[Saved data entries]
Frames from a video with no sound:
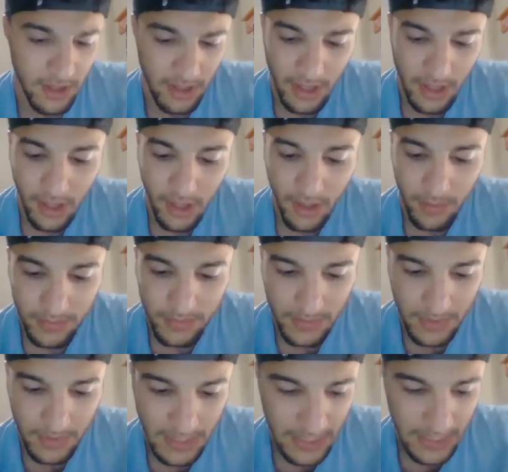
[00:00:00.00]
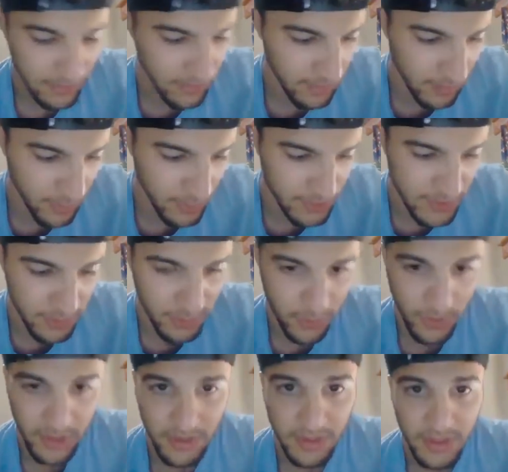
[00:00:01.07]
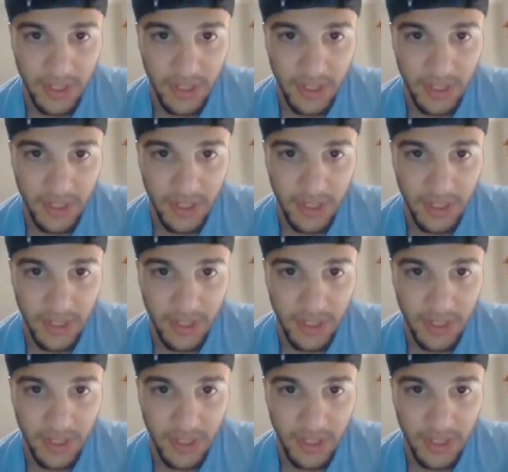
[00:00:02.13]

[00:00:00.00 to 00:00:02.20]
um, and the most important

## REQUIRED WORK
Take the line that contains "[00:00:00.00]" and every line after it to the end of the records above; quote them exactly, leaving out the pictures.

## SOLUTION FOR THIS EXERCISE
[00:00:00.00]
[00:00:01.07]
[00:00:02.13]

[00:00:00.00 to 00:00:02.20]
um, and the most important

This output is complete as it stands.